▶ **WORK TO BE COMPLETED**: Below are records with pictures in them. Output exactly the lines from the one with "Frames from a" through the one with "What the speaker", both included, and leave every picture out; give only those lines.

[Stored data entries]
***

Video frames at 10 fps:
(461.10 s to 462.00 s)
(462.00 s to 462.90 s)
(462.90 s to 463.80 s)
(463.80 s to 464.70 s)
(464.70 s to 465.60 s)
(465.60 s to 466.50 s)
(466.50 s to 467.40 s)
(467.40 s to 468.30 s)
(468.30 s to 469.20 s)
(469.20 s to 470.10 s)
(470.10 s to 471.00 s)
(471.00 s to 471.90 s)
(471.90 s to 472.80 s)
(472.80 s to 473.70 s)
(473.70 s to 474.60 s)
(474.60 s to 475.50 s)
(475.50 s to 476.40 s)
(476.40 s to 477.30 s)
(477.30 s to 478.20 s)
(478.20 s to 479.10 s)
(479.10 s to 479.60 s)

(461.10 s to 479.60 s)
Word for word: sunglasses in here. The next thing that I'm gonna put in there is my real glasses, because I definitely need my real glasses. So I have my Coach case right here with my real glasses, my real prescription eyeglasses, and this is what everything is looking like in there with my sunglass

***

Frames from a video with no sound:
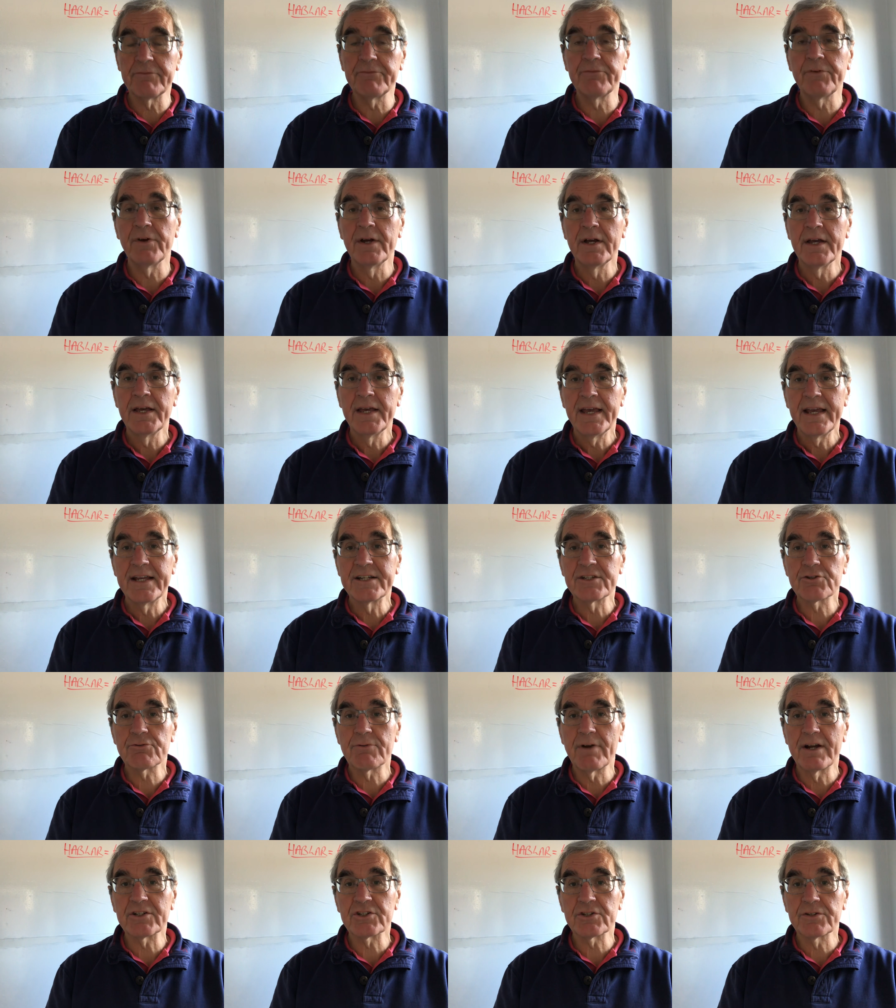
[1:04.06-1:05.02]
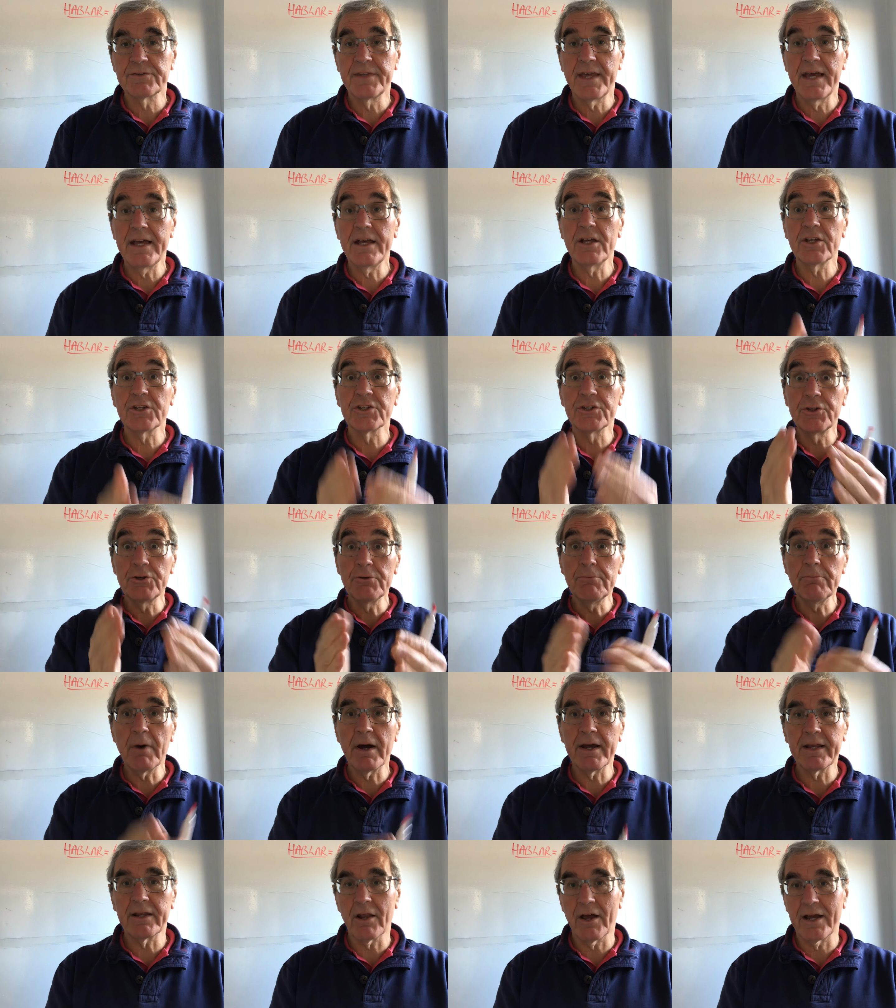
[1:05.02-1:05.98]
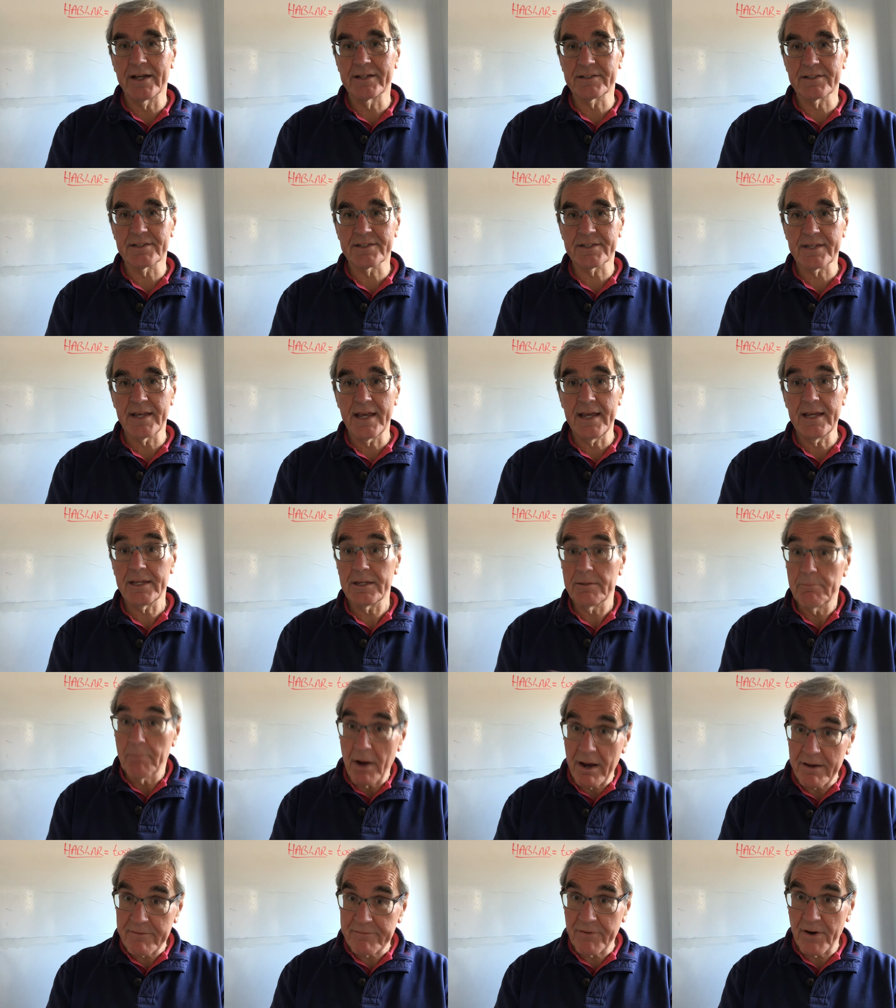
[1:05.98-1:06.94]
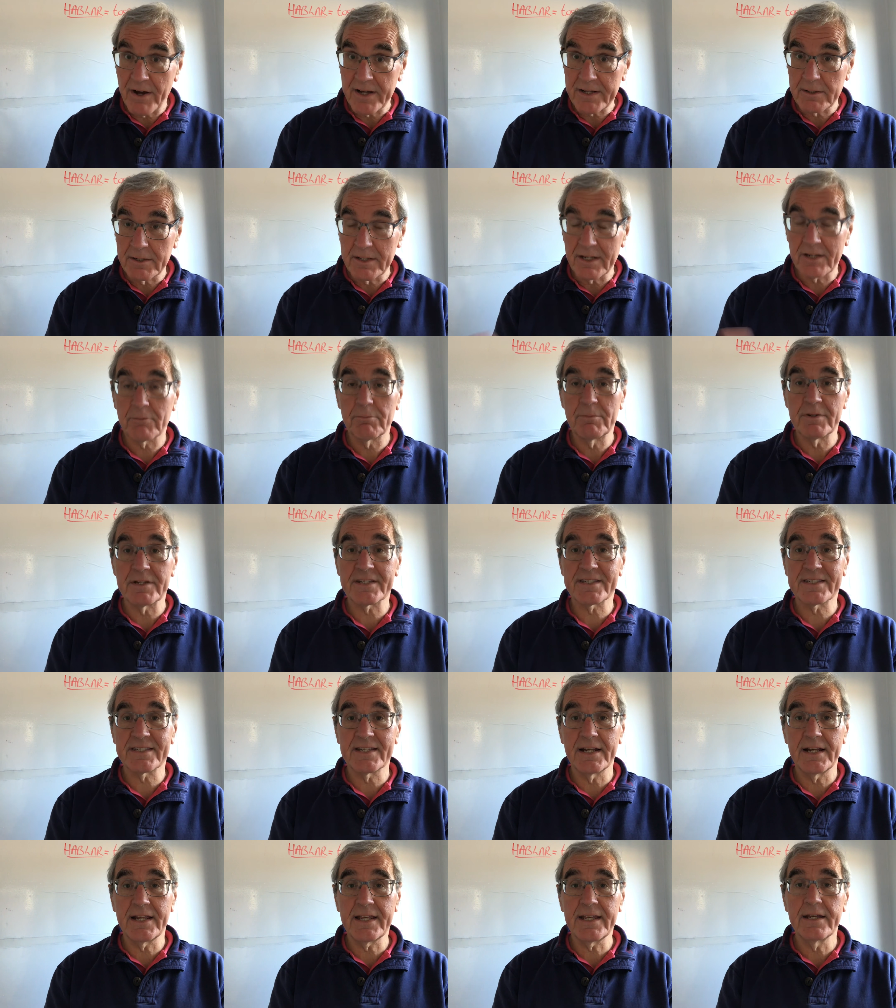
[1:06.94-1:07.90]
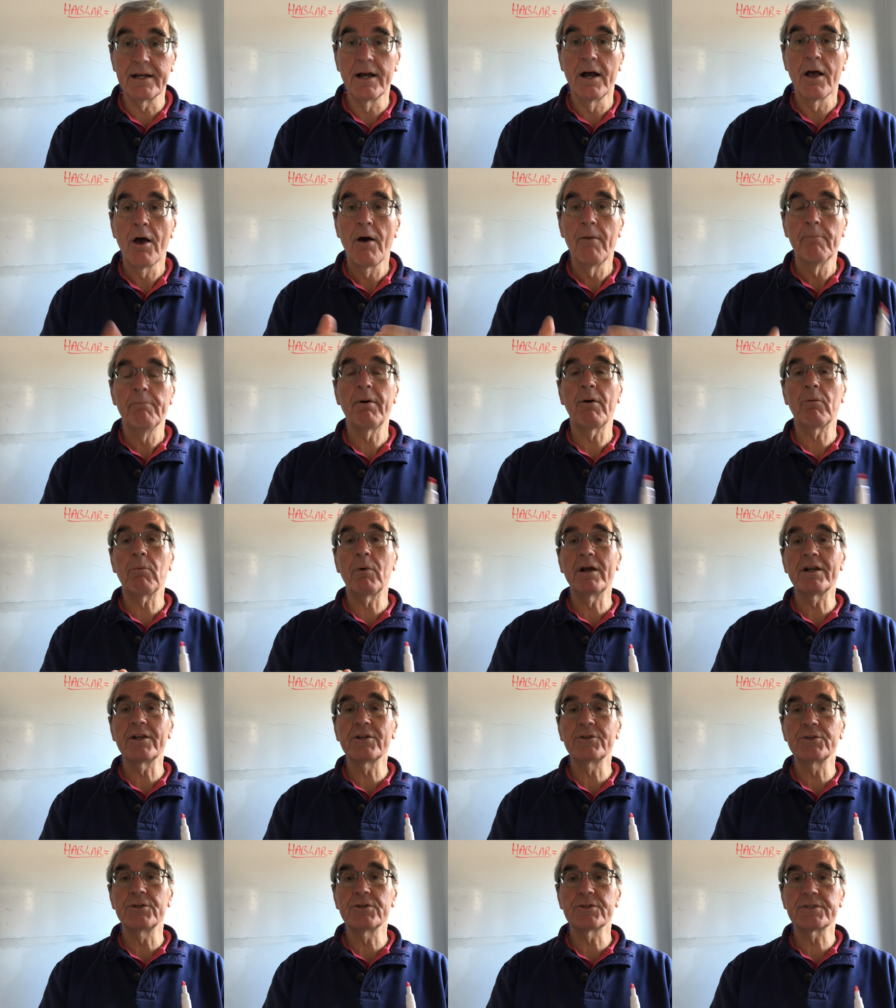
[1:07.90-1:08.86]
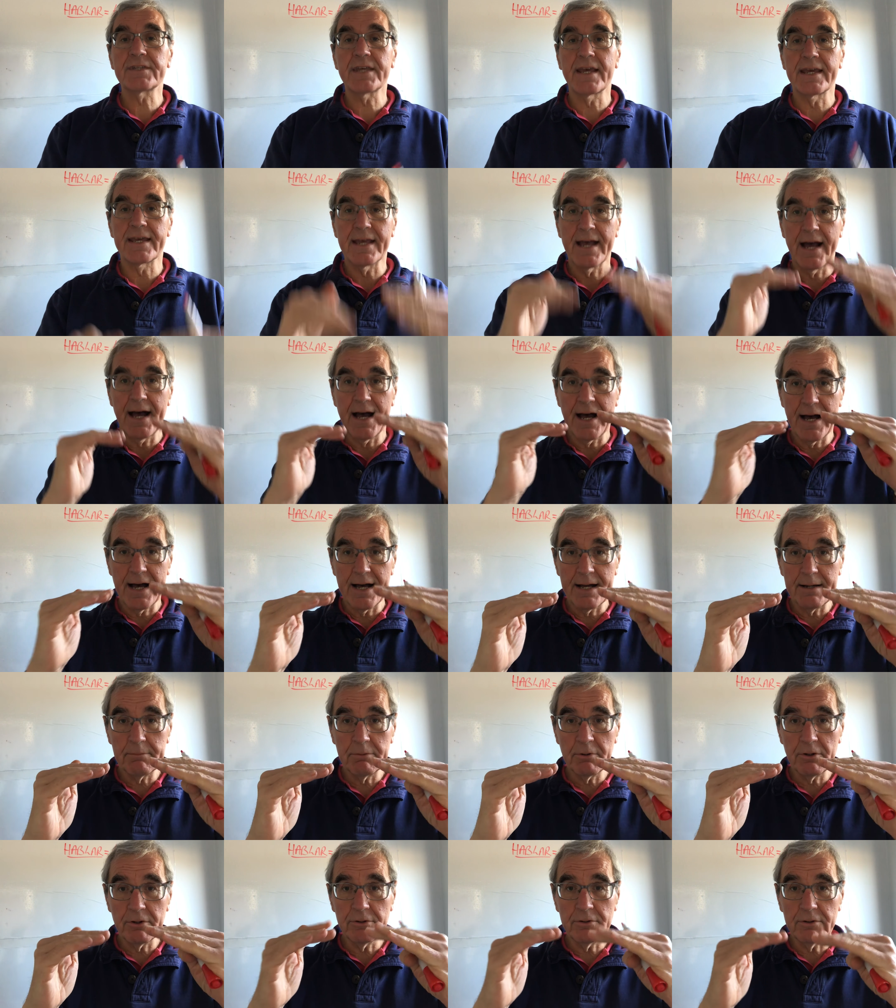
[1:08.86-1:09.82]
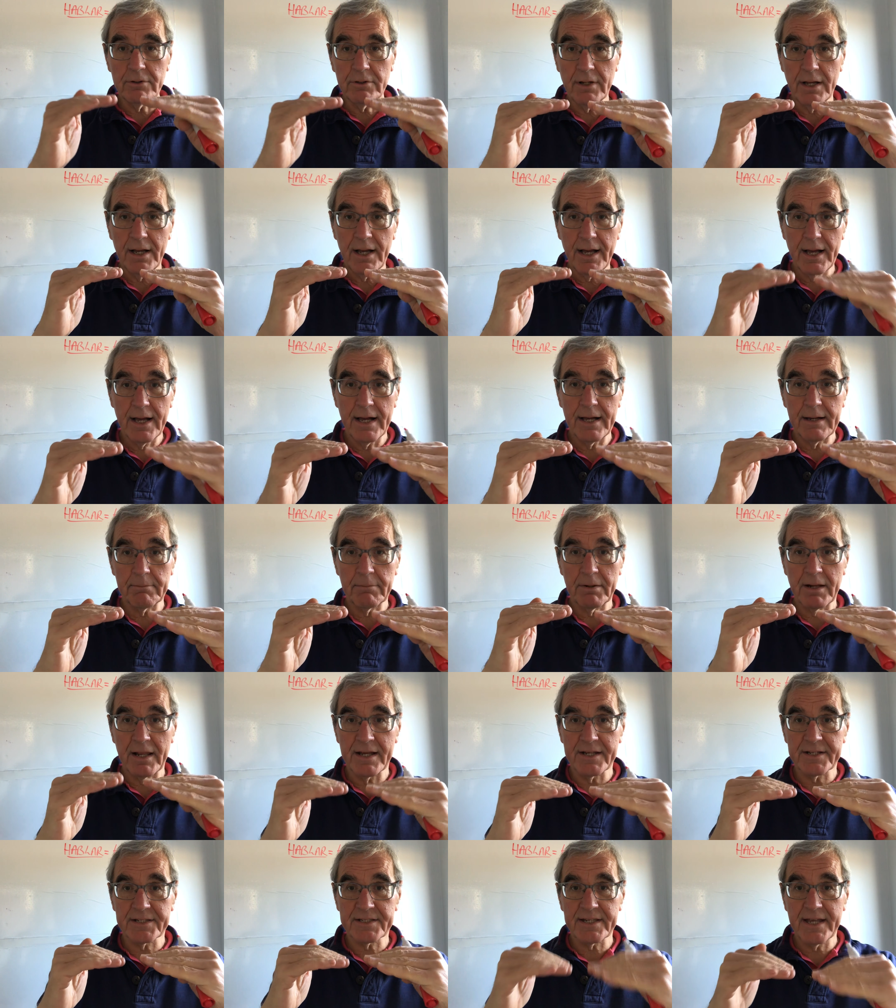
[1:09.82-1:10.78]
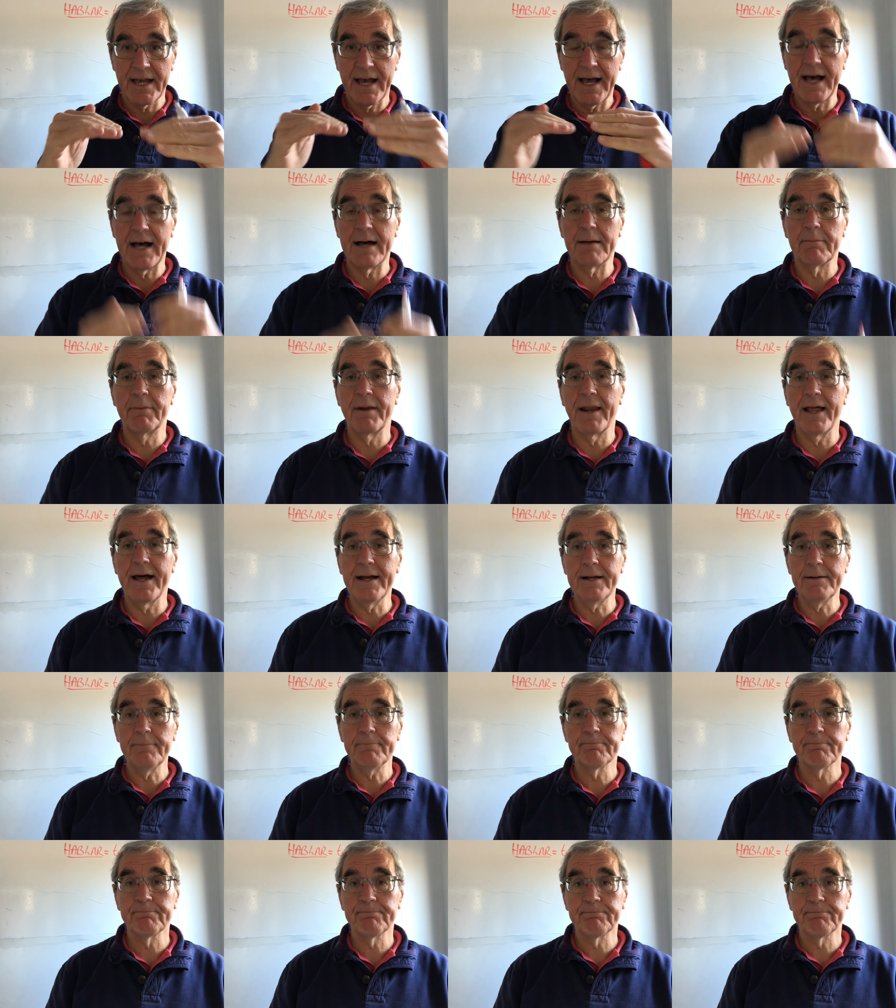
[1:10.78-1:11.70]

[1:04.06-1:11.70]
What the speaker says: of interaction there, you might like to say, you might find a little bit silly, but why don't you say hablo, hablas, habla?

***

▶ **TASK ANSWER**:
Frames from a video with no sound:
[1:04.06-1:05.02]
[1:05.02-1:05.98]
[1:05.98-1:06.94]
[1:06.94-1:07.90]
[1:07.90-1:08.86]
[1:08.86-1:09.82]
[1:09.82-1:10.78]
[1:10.78-1:11.70]

[1:04.06-1:11.70]
What the speaker says: of interaction there, you might like to say, you might find a little bit silly, but why don't you say hablo, hablas, habla?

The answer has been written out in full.